* [Problem to solve]: The listing below holds pictures; exclude them. Return exactly the lines from the one with "[00:03:16.28]" through the one with "[00:03:19.40]".

* [Data for processing]:
#####

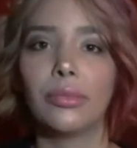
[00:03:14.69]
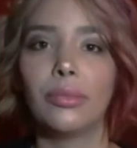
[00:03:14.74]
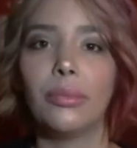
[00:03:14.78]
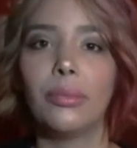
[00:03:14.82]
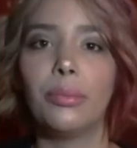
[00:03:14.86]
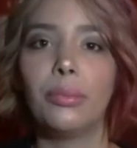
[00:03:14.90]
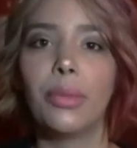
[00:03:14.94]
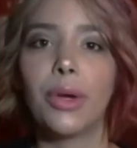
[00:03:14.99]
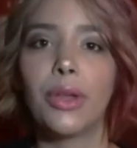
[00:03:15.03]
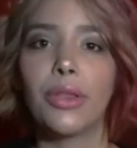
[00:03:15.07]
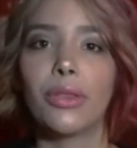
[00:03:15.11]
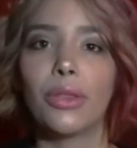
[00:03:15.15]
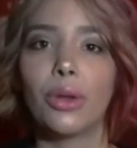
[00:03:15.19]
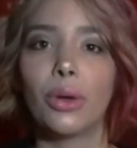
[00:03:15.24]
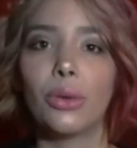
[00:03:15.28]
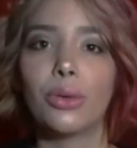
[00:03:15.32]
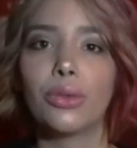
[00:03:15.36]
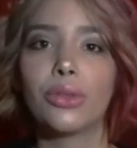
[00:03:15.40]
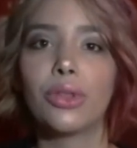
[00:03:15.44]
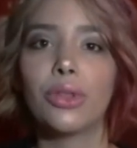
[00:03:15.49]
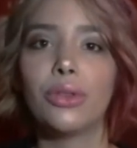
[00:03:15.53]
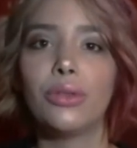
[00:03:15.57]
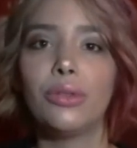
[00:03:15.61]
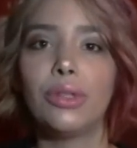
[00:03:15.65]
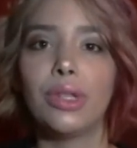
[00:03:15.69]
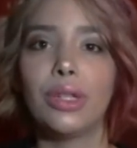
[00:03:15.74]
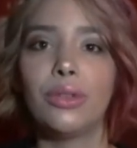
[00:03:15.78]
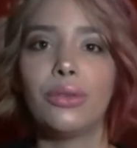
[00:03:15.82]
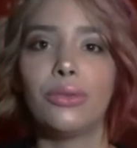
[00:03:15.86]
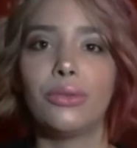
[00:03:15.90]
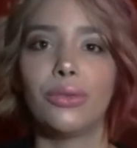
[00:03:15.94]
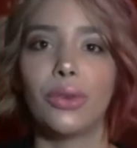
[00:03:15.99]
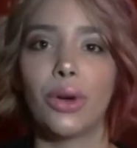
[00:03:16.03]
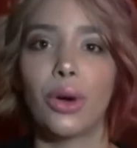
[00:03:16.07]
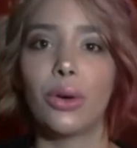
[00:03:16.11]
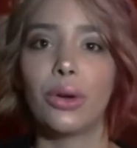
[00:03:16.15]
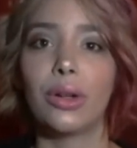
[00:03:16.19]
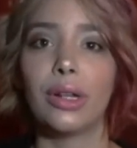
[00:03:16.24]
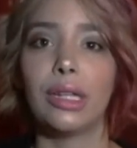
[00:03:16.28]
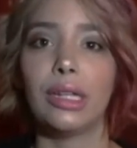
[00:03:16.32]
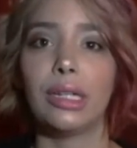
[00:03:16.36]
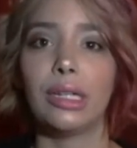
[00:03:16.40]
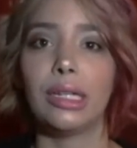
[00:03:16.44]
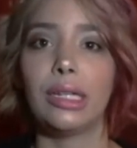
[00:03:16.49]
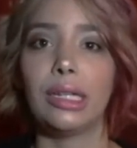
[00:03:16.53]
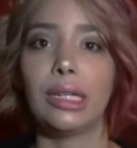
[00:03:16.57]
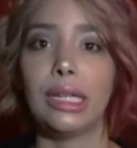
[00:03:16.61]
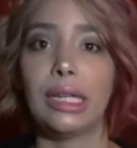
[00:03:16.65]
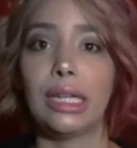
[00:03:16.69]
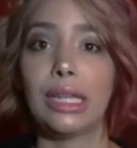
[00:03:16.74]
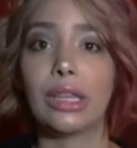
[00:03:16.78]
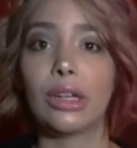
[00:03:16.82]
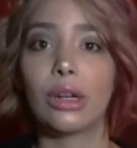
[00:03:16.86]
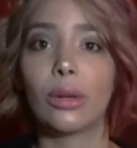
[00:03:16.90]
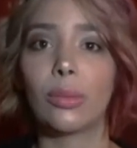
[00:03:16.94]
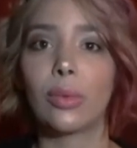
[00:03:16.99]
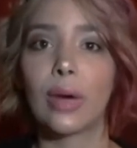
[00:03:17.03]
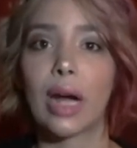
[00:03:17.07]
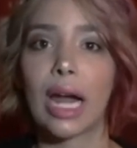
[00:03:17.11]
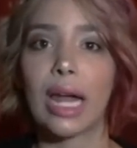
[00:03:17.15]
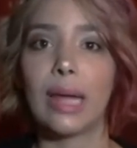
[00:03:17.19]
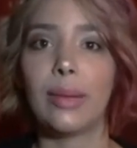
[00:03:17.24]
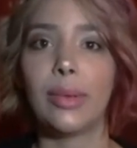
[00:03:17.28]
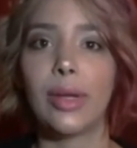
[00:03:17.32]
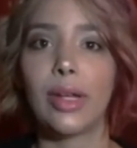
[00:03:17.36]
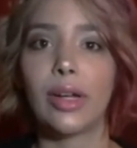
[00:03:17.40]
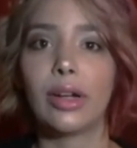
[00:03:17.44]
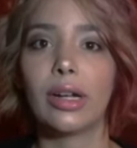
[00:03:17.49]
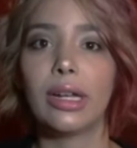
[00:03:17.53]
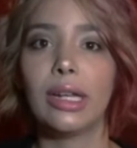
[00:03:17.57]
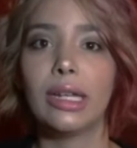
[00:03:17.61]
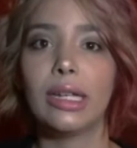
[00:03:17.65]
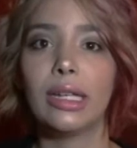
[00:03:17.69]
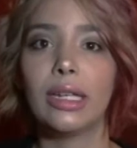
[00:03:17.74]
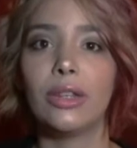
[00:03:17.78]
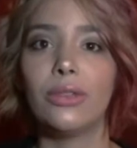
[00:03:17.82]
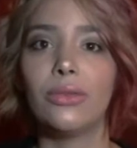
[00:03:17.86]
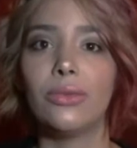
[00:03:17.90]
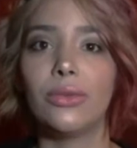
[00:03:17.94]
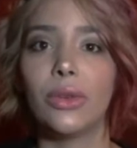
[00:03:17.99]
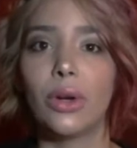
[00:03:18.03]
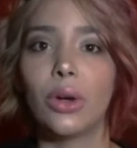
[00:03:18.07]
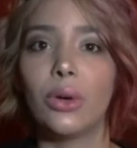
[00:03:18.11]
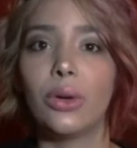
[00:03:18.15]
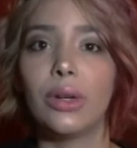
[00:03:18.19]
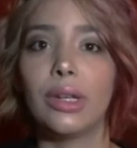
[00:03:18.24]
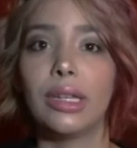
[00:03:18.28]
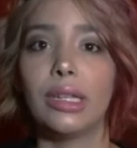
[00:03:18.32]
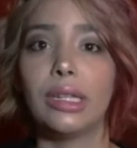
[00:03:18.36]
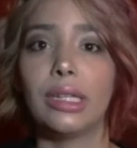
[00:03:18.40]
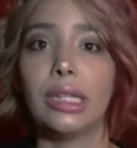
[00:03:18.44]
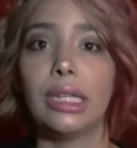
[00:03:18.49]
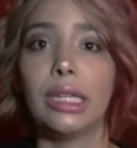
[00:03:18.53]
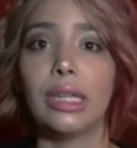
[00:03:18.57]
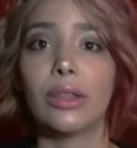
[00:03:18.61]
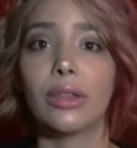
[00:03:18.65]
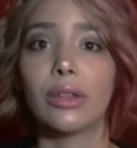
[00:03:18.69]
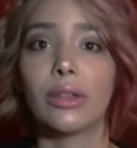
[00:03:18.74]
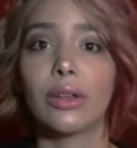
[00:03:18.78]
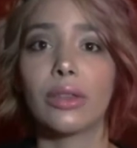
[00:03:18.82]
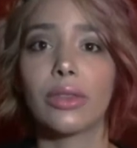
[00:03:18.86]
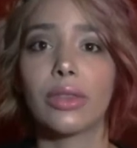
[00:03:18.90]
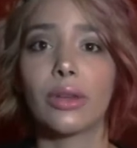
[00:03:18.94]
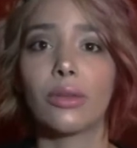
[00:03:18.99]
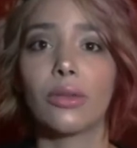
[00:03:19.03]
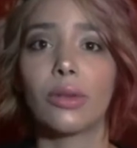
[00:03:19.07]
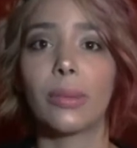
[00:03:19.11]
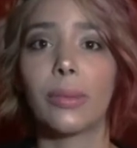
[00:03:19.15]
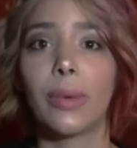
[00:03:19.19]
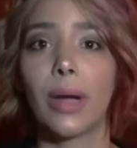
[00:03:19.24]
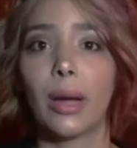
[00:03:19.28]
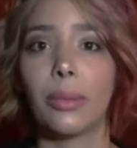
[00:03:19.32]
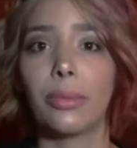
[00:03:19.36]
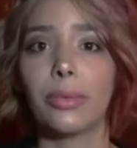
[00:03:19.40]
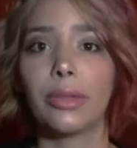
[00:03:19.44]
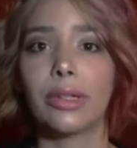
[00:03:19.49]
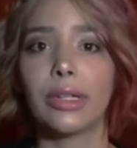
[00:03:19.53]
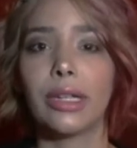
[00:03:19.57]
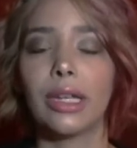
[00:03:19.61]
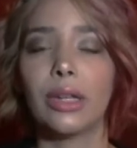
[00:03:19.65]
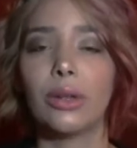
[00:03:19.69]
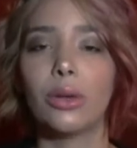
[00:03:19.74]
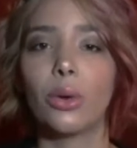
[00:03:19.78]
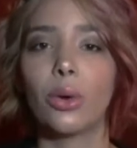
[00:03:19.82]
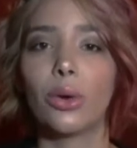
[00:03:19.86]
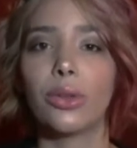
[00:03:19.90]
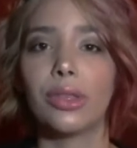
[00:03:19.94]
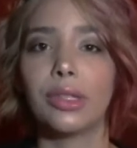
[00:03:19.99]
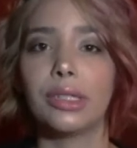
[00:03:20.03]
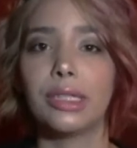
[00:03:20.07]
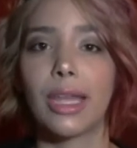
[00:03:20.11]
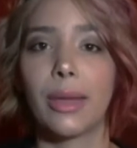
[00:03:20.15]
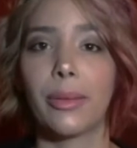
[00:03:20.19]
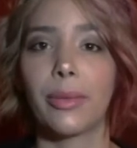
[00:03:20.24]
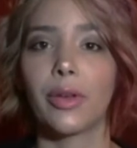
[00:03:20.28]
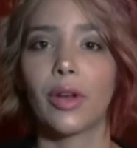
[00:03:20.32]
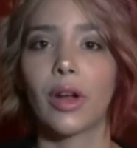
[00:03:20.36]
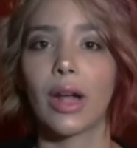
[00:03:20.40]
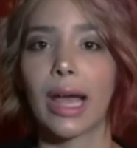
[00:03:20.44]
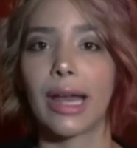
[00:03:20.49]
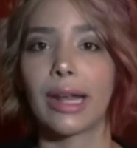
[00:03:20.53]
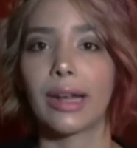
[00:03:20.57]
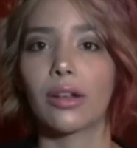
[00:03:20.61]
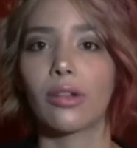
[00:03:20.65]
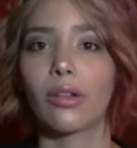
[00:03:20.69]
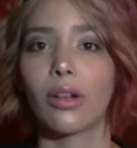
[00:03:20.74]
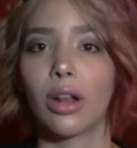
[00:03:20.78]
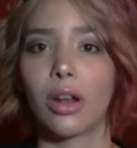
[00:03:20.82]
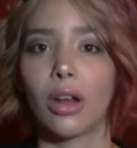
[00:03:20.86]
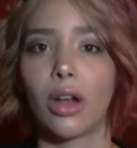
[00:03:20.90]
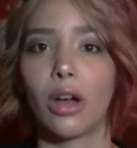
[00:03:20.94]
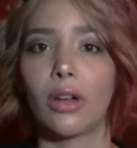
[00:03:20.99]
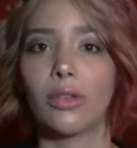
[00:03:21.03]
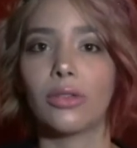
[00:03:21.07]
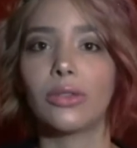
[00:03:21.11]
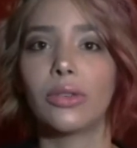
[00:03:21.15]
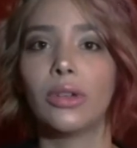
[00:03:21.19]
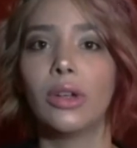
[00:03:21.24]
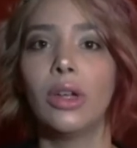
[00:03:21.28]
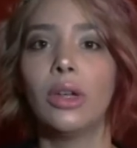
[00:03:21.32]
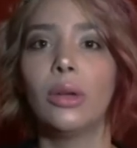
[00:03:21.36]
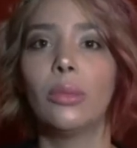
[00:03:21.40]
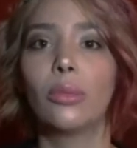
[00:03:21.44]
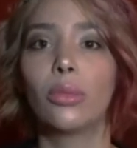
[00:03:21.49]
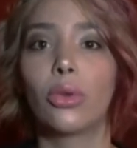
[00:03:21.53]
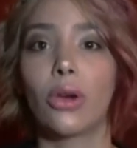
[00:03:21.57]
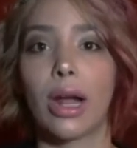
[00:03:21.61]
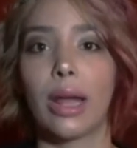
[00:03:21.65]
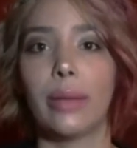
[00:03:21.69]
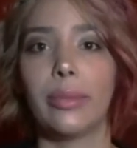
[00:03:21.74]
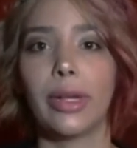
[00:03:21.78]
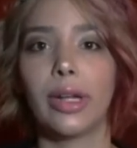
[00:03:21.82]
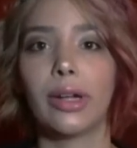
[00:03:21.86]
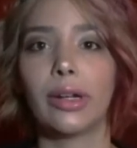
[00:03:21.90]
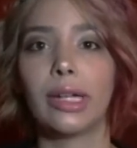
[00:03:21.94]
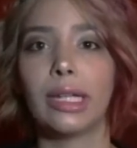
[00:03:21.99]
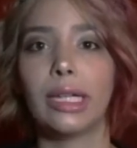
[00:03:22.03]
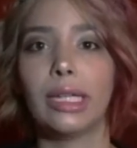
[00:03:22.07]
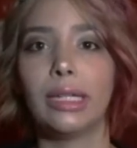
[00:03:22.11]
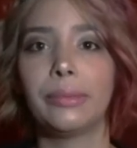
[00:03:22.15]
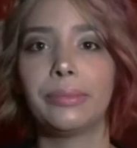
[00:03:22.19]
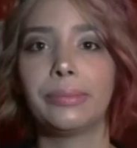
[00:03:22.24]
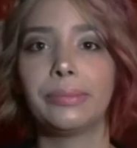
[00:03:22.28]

But those who didn't vote in either primary can vote in either the Republican or the Democratic runoff primary.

#####

* [Answer box]:
[00:03:16.28]
[00:03:16.32]
[00:03:16.36]
[00:03:16.40]
[00:03:16.44]
[00:03:16.49]
[00:03:16.53]
[00:03:16.57]
[00:03:16.61]
[00:03:16.65]
[00:03:16.69]
[00:03:16.74]
[00:03:16.78]
[00:03:16.82]
[00:03:16.86]
[00:03:16.90]
[00:03:16.94]
[00:03:16.99]
[00:03:17.03]
[00:03:17.07]
[00:03:17.11]
[00:03:17.15]
[00:03:17.19]
[00:03:17.24]
[00:03:17.28]
[00:03:17.32]
[00:03:17.36]
[00:03:17.40]
[00:03:17.44]
[00:03:17.49]
[00:03:17.53]
[00:03:17.57]
[00:03:17.61]
[00:03:17.65]
[00:03:17.69]
[00:03:17.74]
[00:03:17.78]
[00:03:17.82]
[00:03:17.86]
[00:03:17.90]
[00:03:17.94]
[00:03:17.99]
[00:03:18.03]
[00:03:18.07]
[00:03:18.11]
[00:03:18.15]
[00:03:18.19]
[00:03:18.24]
[00:03:18.28]
[00:03:18.32]
[00:03:18.36]
[00:03:18.40]
[00:03:18.44]
[00:03:18.49]
[00:03:18.53]
[00:03:18.57]
[00:03:18.61]
[00:03:18.65]
[00:03:18.69]
[00:03:18.74]
[00:03:18.78]
[00:03:18.82]
[00:03:18.86]
[00:03:18.90]
[00:03:18.94]
[00:03:18.99]
[00:03:19.03]
[00:03:19.07]
[00:03:19.11]
[00:03:19.15]
[00:03:19.19]
[00:03:19.24]
[00:03:19.28]
[00:03:19.32]
[00:03:19.36]
[00:03:19.40]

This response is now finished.